Angela looks bad naked; Good news for foresters; Italians extend and pretend; Dilbert

Here are my Top 10 links from around the Internet at 10 to 12. I welcome your additions and comments below or please send suggestions for Friday’s Top 10 at 10 to 1. NZ helps the squid - Bloomberg reports that 7 of the 9 'top trades' recommended by Goldman Sachs have lost money for clients this year while the investment bank itself has made money every day. It seems New Zealand has been of some assistance...

Seven of the investment bank’s nine “recommended top trades for 2010” have been money losers for investors who adopted the New York-based firm’s advice, according to data compiled by Bloomberg from a Goldman Sachs research note sent yesterday. Clients who used the tips lost 14 percent buying the Polish zloty versus the Japanese yen, 9.4 percent buying Chinese stocks in Hong Kong and 9.8 percent trading the British pound against the New Zealand dollar. Goldman Sachs analysts made eight trade recommendations for this year in December, including telling clients to buy the British pound against the New Zealand dollar. On April 1, Goldman Sachs added a ninth “top” trade, telling clients to buy Chinese stocks listed in Hong Kong and predicting the Hang Seng China Enterprises Index would rise 19 percent to 15,000. Since then, the gauge has slid 9.4 percent to 11,426.18. The Shanghai Composite index has entered a bear market, losing about 21 percent this year. That’s the third biggest decline in the world after Greece and Cyprus.

2. De-leveraging cannot be tricked or hidden away - US commercial property values fell in March as the long de-leveraging continues to bear down on US spending and asset prices. Bloomberg has the story.
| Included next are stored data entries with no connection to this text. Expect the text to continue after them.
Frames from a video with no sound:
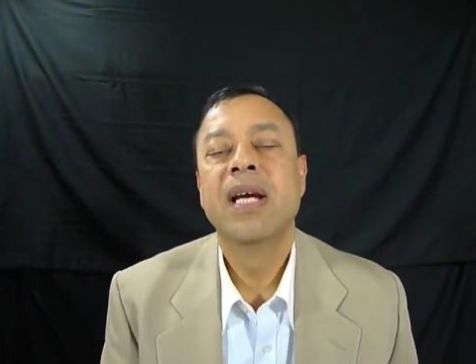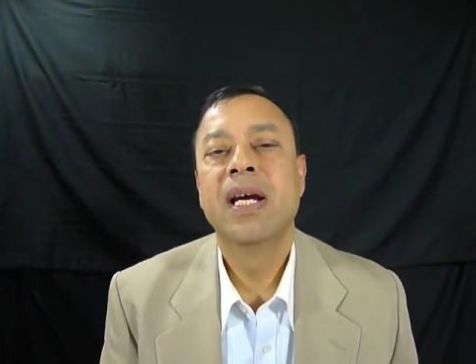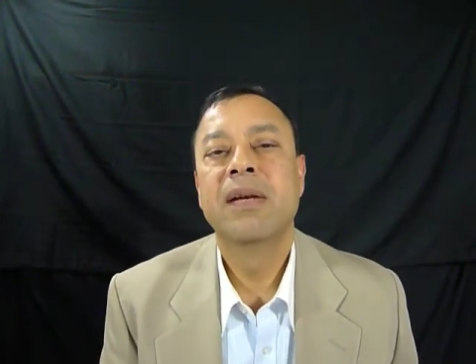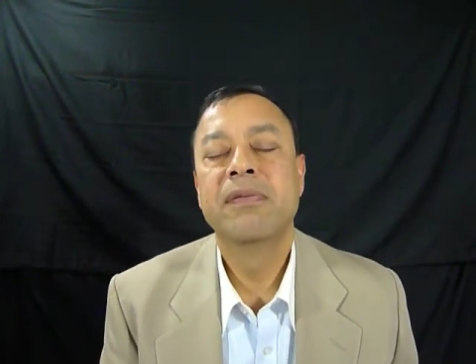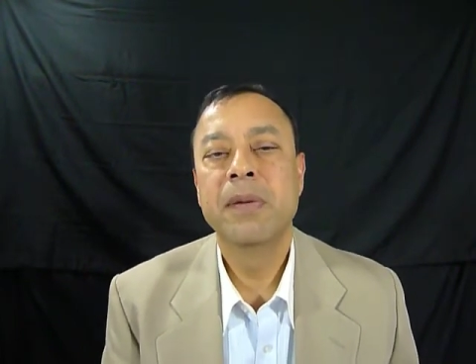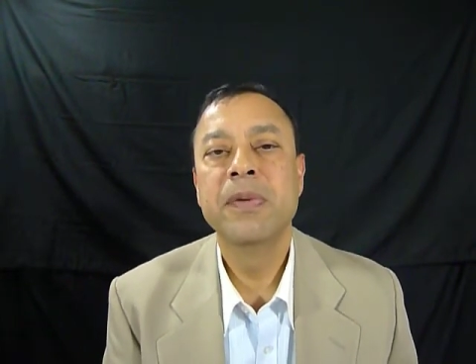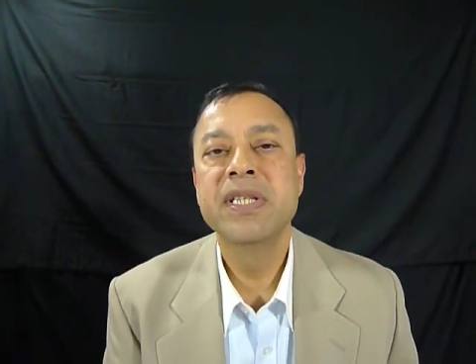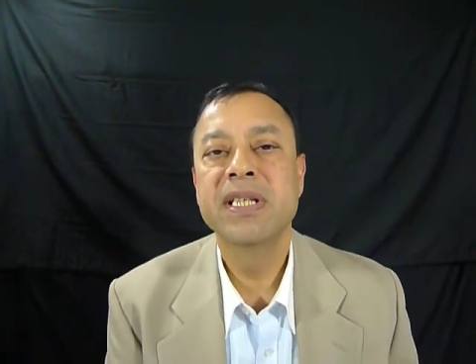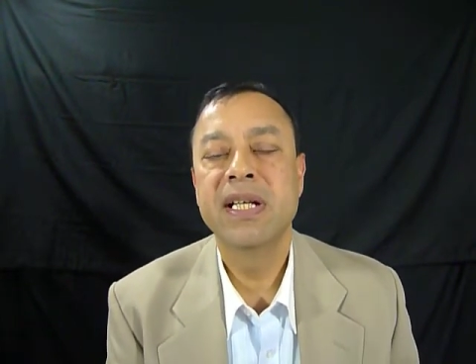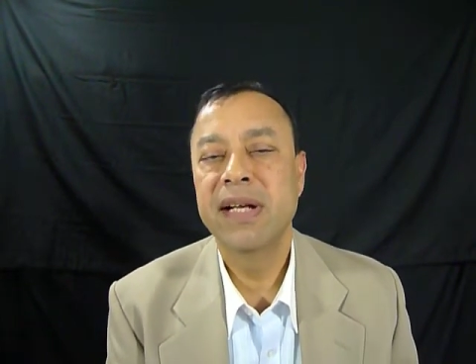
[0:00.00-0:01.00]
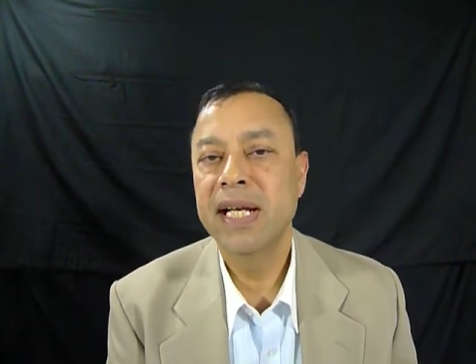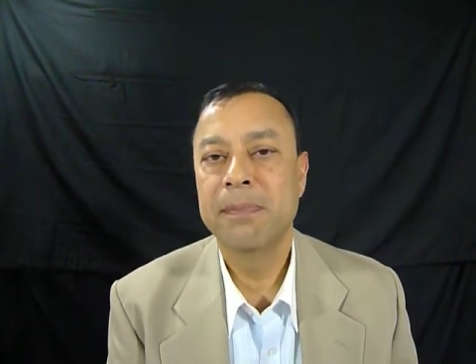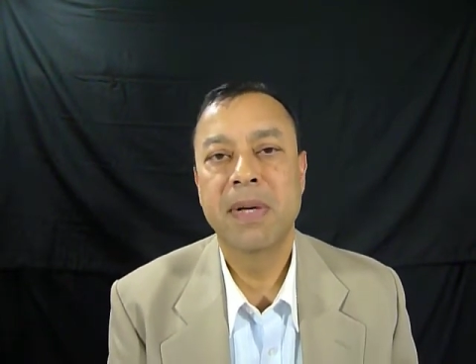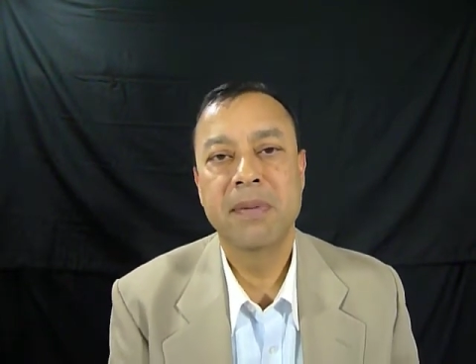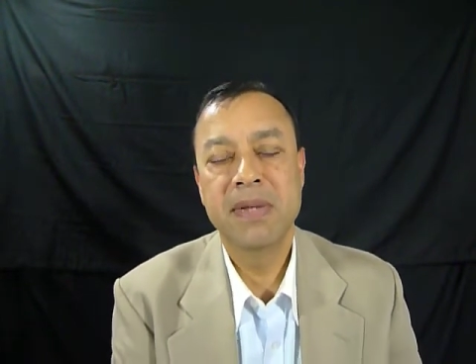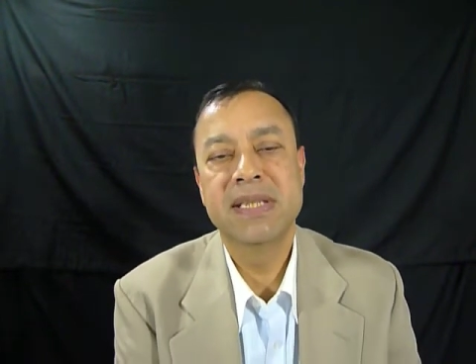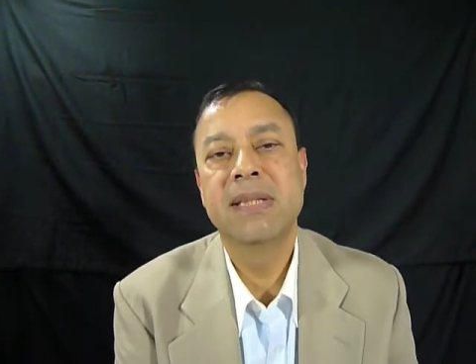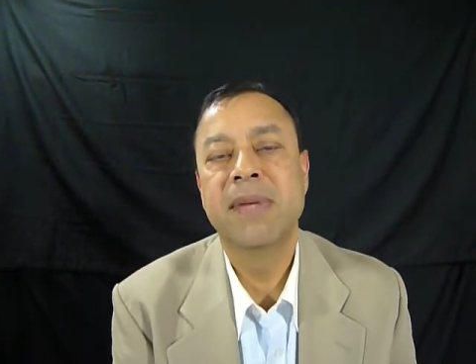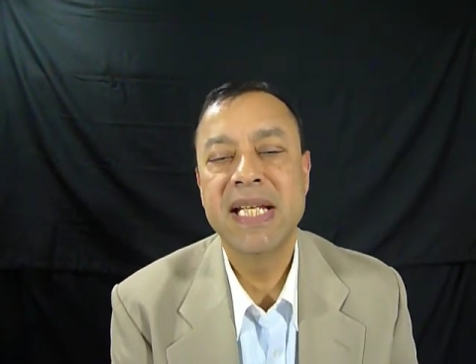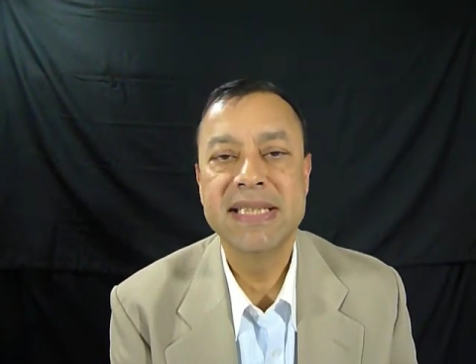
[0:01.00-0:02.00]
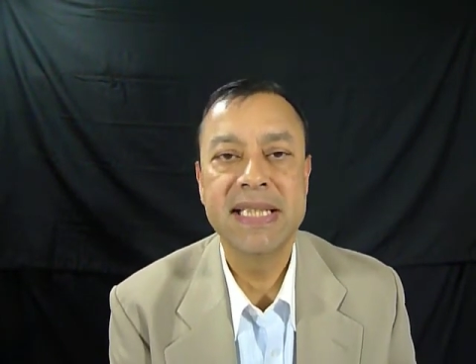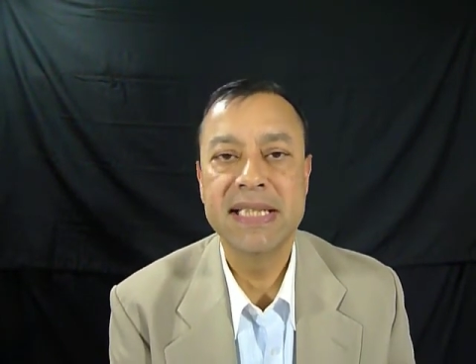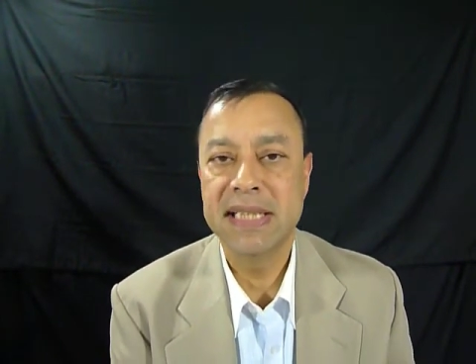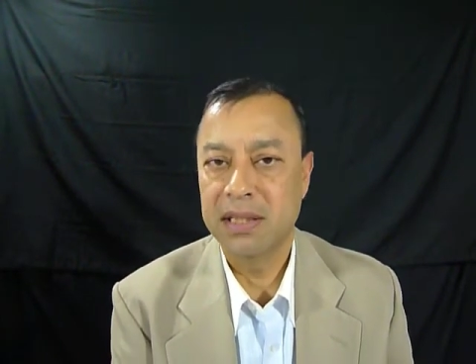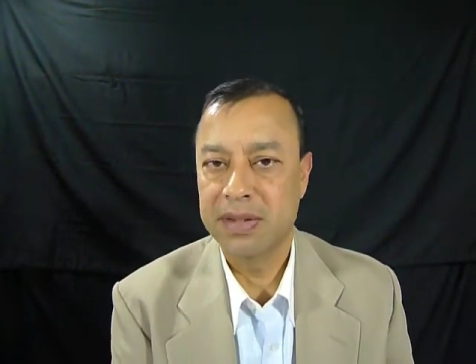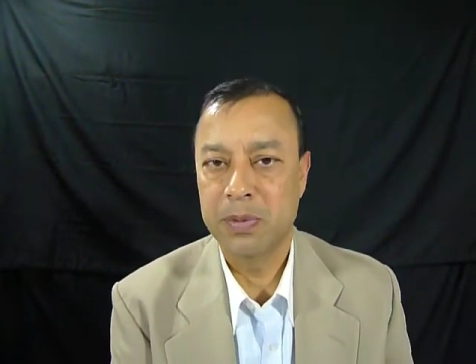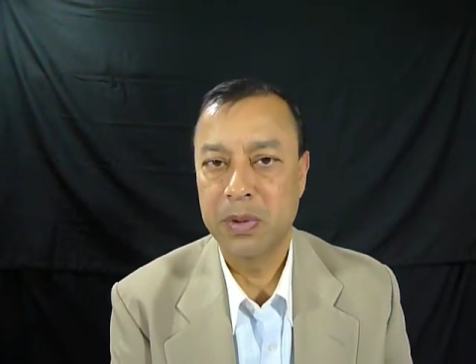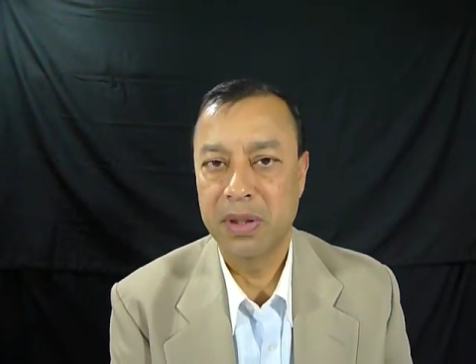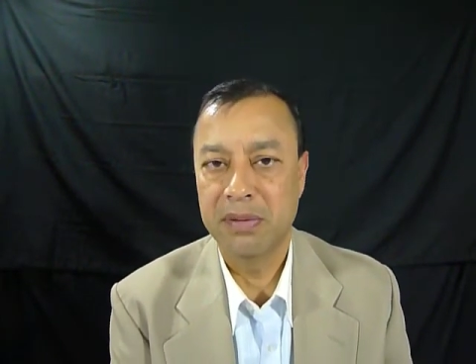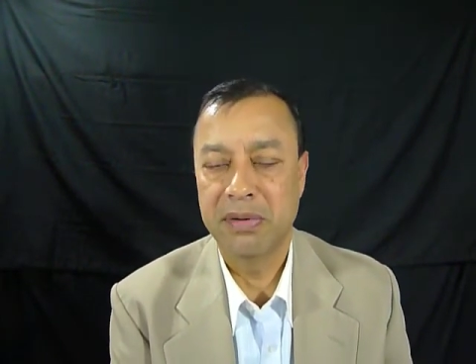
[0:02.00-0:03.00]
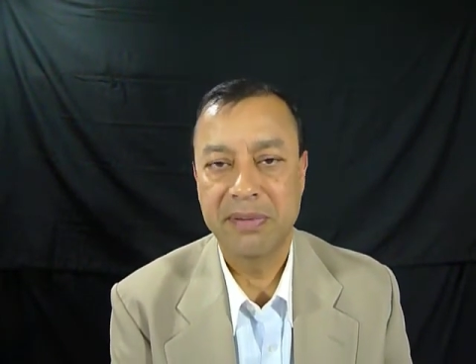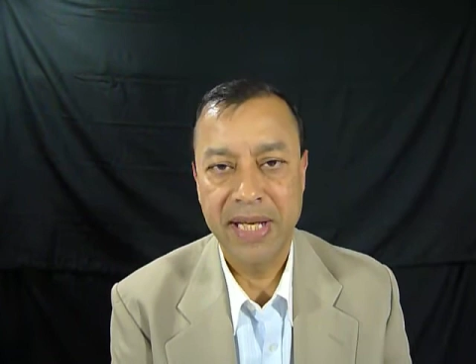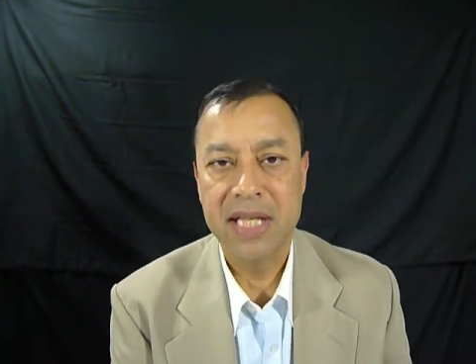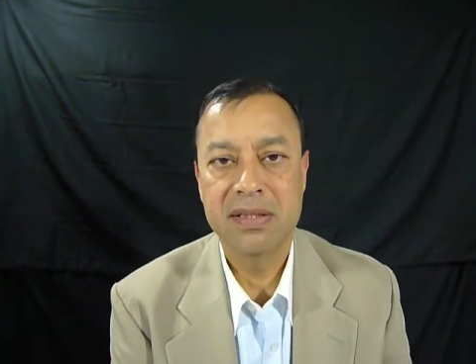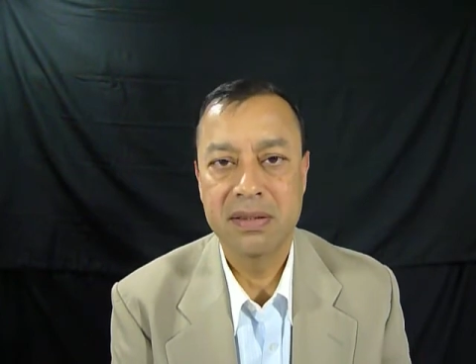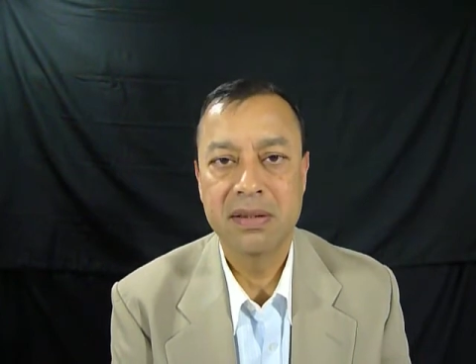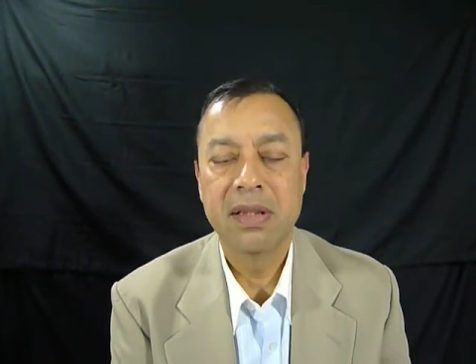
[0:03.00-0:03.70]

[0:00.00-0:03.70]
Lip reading: and from which you can rent apartments in many cities around the world for vacation.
The Moody’s/REAL Commercial Property Price Index fell 0.5 percent from February, the second straight monthly decline, Moody’s Investors Service Inc. said today in a report. Prices slid 25 percent from a year earlier and are down 42 percent from the October 2007 peak. “This is continued bad news for property owners,” Christopher Cornell, an economist at Moody’s in West Chester, Pennsylvania, said in a telephone interview. “The trend is basically flat prices.”

3. Now for the hard part - Here's a reminder from McKinsey of the power of de-leveraging and why the European sovereign debt issues are way too powerful to be dealt with in one bailout. Europe faces years and years of grinding debt reduction, deflation and low growth without either debt restructuring (the preferred option) or money printing-driven inflation. HT John Walley via email.

The euro's fall against the dollar and yen, coupled with investors' ongoing concerns about a European sovereign debt crisis, underscore the need for the massive task of debt reduction--or deleveraging--that will weigh on global growth and many of the world's largest banks after the bursting of the credit bubble. Recent McKinsey research explores the time line and implications for economic recovery under deleveraging pressures, as well as the ongoing risks for banks as borrowing costs rise.

4. Alternatives? - The Reserve Bank of Australia seems to think the recent burst of competition between the Australian banks for term deposits may be a temporary thing as other ways to raise secure, long term funding are re-opening, Bloomberg reports. The European crisis may, however, put paid to that. The creation of a viable domestic securitisation market may require something like the creation of covered bonds used in Europe. Could New Zealand's banks start issuing covered bonds? They essentially are bank bonds backed by the interest earnings from mortgages, but the mortgages remain on bank balance sheets.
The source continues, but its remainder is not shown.